**DATASET RECORDS:**
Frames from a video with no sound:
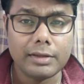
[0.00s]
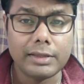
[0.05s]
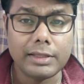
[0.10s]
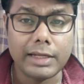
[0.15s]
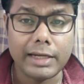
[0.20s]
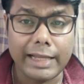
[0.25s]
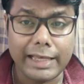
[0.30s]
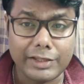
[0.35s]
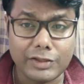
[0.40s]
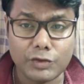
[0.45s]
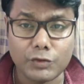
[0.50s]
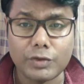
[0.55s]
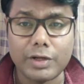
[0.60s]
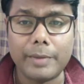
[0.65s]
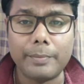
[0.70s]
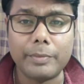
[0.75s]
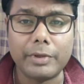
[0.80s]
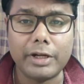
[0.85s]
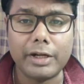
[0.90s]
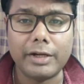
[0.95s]
The next
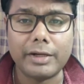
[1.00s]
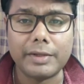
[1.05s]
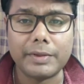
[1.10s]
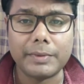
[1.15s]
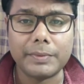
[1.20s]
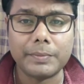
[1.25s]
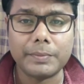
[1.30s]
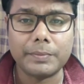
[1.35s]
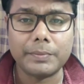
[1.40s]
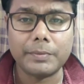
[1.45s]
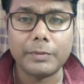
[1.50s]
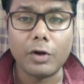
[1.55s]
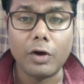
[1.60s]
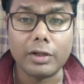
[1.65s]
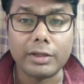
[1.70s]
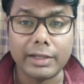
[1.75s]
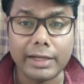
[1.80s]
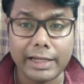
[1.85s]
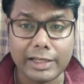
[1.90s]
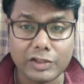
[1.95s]
competitor
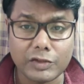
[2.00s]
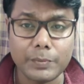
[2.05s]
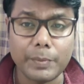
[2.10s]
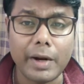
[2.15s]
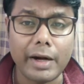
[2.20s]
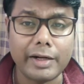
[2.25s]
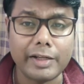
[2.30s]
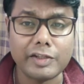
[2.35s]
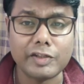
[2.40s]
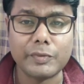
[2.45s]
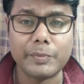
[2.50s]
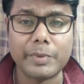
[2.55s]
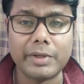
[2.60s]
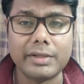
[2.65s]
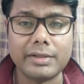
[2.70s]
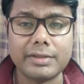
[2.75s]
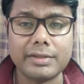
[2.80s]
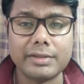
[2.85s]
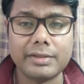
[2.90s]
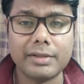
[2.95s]
or the next
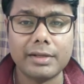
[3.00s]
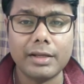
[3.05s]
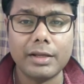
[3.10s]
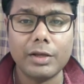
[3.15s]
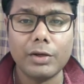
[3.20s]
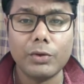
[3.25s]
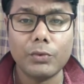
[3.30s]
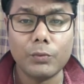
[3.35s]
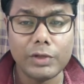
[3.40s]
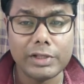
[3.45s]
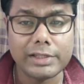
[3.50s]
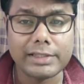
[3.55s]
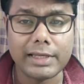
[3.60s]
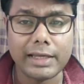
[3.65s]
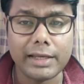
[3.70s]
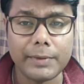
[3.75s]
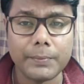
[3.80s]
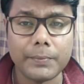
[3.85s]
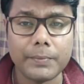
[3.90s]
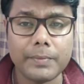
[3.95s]
participant will
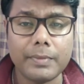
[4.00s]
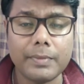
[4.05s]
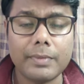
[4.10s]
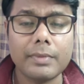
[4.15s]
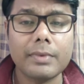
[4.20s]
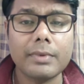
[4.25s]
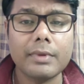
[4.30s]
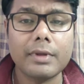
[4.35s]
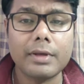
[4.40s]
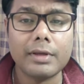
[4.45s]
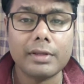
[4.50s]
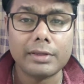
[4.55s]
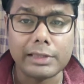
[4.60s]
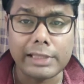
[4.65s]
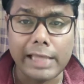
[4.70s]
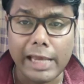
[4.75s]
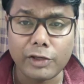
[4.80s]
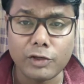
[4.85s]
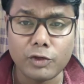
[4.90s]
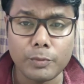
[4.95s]
say,
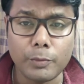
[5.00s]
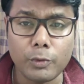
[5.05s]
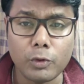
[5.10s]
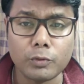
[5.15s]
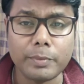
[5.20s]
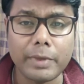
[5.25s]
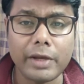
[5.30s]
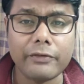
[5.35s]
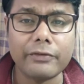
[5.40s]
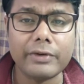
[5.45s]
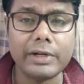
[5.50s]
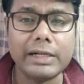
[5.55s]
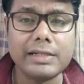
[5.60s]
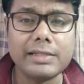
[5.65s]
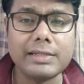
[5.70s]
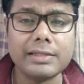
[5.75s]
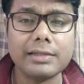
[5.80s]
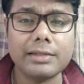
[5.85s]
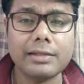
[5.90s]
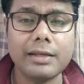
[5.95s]
thank you both my
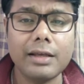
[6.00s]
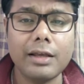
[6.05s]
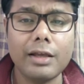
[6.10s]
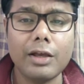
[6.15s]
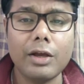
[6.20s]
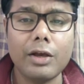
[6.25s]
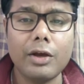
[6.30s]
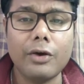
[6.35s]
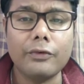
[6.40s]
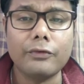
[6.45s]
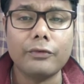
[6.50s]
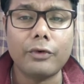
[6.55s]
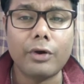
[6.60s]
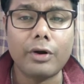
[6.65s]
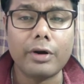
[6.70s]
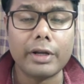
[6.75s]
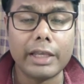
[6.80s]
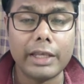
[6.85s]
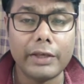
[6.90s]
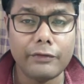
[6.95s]
friends
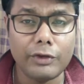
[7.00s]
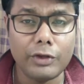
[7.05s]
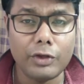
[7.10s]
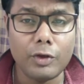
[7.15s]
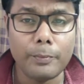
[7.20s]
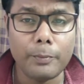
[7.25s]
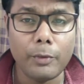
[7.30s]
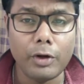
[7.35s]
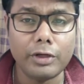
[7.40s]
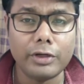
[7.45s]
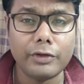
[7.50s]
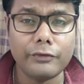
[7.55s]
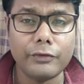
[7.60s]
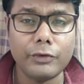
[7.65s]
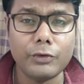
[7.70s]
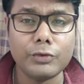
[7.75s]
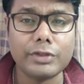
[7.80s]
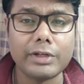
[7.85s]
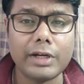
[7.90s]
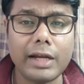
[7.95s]
for giving your point of
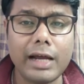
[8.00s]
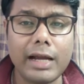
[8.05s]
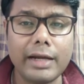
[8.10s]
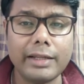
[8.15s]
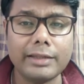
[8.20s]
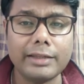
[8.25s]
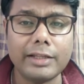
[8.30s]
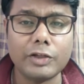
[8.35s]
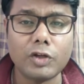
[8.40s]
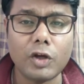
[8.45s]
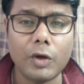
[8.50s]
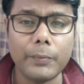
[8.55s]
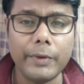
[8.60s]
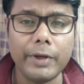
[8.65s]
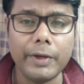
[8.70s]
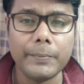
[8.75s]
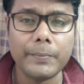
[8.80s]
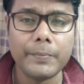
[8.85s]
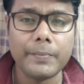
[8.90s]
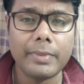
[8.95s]
views regarding the
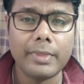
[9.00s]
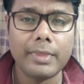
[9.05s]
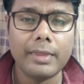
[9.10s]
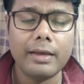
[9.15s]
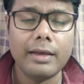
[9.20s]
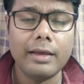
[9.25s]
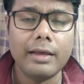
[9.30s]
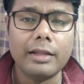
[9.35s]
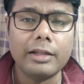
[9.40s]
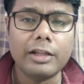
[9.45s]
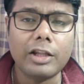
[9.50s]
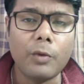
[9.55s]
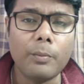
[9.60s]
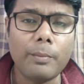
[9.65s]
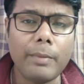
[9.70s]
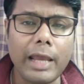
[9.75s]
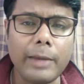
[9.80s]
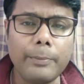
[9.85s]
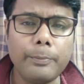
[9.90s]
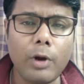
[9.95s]
topic.
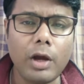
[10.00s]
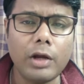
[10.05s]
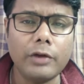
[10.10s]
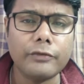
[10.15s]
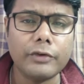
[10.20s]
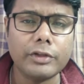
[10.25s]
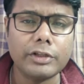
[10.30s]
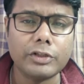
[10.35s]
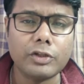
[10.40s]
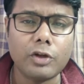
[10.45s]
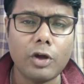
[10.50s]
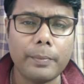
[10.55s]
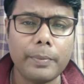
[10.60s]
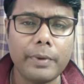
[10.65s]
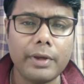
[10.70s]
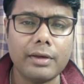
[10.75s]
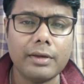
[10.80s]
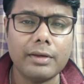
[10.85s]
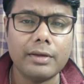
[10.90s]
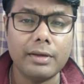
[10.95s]
Now my point for the
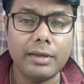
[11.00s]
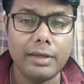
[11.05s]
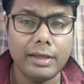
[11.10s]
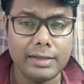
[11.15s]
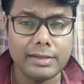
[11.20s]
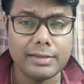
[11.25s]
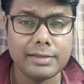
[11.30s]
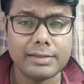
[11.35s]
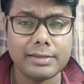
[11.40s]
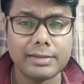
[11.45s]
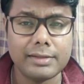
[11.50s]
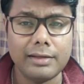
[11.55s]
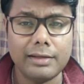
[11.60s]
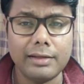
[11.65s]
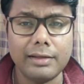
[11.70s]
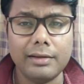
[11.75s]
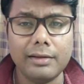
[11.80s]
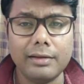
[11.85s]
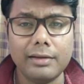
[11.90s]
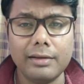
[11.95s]
topic is
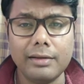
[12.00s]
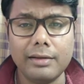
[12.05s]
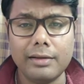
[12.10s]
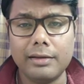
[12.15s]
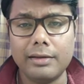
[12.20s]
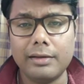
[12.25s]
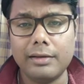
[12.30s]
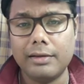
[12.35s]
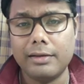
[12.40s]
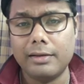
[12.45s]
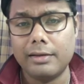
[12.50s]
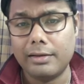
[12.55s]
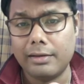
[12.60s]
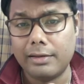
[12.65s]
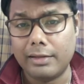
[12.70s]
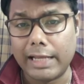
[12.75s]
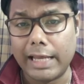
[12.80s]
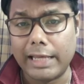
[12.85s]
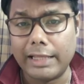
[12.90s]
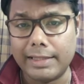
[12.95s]

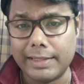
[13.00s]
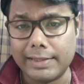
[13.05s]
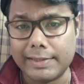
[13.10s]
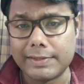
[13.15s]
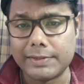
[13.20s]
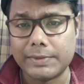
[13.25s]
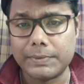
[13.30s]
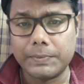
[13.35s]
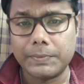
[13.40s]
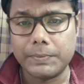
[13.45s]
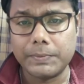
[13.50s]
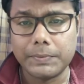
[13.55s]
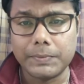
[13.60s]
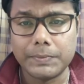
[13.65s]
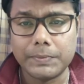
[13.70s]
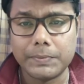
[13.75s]
like this.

**WHAT YOU SHOULD DO:**
Would you copy all the material exactly, dropping the pictures?

**ANSWER TO THE EXERCISE:**
Frames from a video with no sound:
[0.00s]
[0.05s]
[0.10s]
[0.15s]
[0.20s]
[0.25s]
[0.30s]
[0.35s]
[0.40s]
[0.45s]
[0.50s]
[0.55s]
[0.60s]
[0.65s]
[0.70s]
[0.75s]
[0.80s]
[0.85s]
[0.90s]
[0.95s]
The next
[1.00s]
[1.05s]
[1.10s]
[1.15s]
[1.20s]
[1.25s]
[1.30s]
[1.35s]
[1.40s]
[1.45s]
[1.50s]
[1.55s]
[1.60s]
[1.65s]
[1.70s]
[1.75s]
[1.80s]
[1.85s]
[1.90s]
[1.95s]
competitor
[2.00s]
[2.05s]
[2.10s]
[2.15s]
[2.20s]
[2.25s]
[2.30s]
[2.35s]
[2.40s]
[2.45s]
[2.50s]
[2.55s]
[2.60s]
[2.65s]
[2.70s]
[2.75s]
[2.80s]
[2.85s]
[2.90s]
[2.95s]
or the next
[3.00s]
[3.05s]
[3.10s]
[3.15s]
[3.20s]
[3.25s]
[3.30s]
[3.35s]
[3.40s]
[3.45s]
[3.50s]
[3.55s]
[3.60s]
[3.65s]
[3.70s]
[3.75s]
[3.80s]
[3.85s]
[3.90s]
[3.95s]
participant will
[4.00s]
[4.05s]
[4.10s]
[4.15s]
[4.20s]
[4.25s]
[4.30s]
[4.35s]
[4.40s]
[4.45s]
[4.50s]
[4.55s]
[4.60s]
[4.65s]
[4.70s]
[4.75s]
[4.80s]
[4.85s]
[4.90s]
[4.95s]
say,
[5.00s]
[5.05s]
[5.10s]
[5.15s]
[5.20s]
[5.25s]
[5.30s]
[5.35s]
[5.40s]
[5.45s]
[5.50s]
[5.55s]
[5.60s]
[5.65s]
[5.70s]
[5.75s]
[5.80s]
[5.85s]
[5.90s]
[5.95s]
thank you both my
[6.00s]
[6.05s]
[6.10s]
[6.15s]
[6.20s]
[6.25s]
[6.30s]
[6.35s]
[6.40s]
[6.45s]
[6.50s]
[6.55s]
[6.60s]
[6.65s]
[6.70s]
[6.75s]
[6.80s]
[6.85s]
[6.90s]
[6.95s]
friends
[7.00s]
[7.05s]
[7.10s]
[7.15s]
[7.20s]
[7.25s]
[7.30s]
[7.35s]
[7.40s]
[7.45s]
[7.50s]
[7.55s]
[7.60s]
[7.65s]
[7.70s]
[7.75s]
[7.80s]
[7.85s]
[7.90s]
[7.95s]
for giving your point of
[8.00s]
[8.05s]
[8.10s]
[8.15s]
[8.20s]
[8.25s]
[8.30s]
[8.35s]
[8.40s]
[8.45s]
[8.50s]
[8.55s]
[8.60s]
[8.65s]
[8.70s]
[8.75s]
[8.80s]
[8.85s]
[8.90s]
[8.95s]
views regarding the
[9.00s]
[9.05s]
[9.10s]
[9.15s]
[9.20s]
[9.25s]
[9.30s]
[9.35s]
[9.40s]
[9.45s]
[9.50s]
[9.55s]
[9.60s]
[9.65s]
[9.70s]
[9.75s]
[9.80s]
[9.85s]
[9.90s]
[9.95s]
topic.
[10.00s]
[10.05s]
[10.10s]
[10.15s]
[10.20s]
[10.25s]
[10.30s]
[10.35s]
[10.40s]
[10.45s]
[10.50s]
[10.55s]
[10.60s]
[10.65s]
[10.70s]
[10.75s]
[10.80s]
[10.85s]
[10.90s]
[10.95s]
Now my point for the
[11.00s]
[11.05s]
[11.10s]
[11.15s]
[11.20s]
[11.25s]
[11.30s]
[11.35s]
[11.40s]
[11.45s]
[11.50s]
[11.55s]
[11.60s]
[11.65s]
[11.70s]
[11.75s]
[11.80s]
[11.85s]
[11.90s]
[11.95s]
topic is
[12.00s]
[12.05s]
[12.10s]
[12.15s]
[12.20s]
[12.25s]
[12.30s]
[12.35s]
[12.40s]
[12.45s]
[12.50s]
[12.55s]
[12.60s]
[12.65s]
[12.70s]
[12.75s]
[12.80s]
[12.85s]
[12.90s]
[12.95s]

[13.00s]
[13.05s]
[13.10s]
[13.15s]
[13.20s]
[13.25s]
[13.30s]
[13.35s]
[13.40s]
[13.45s]
[13.50s]
[13.55s]
[13.60s]
[13.65s]
[13.70s]
[13.75s]
like this.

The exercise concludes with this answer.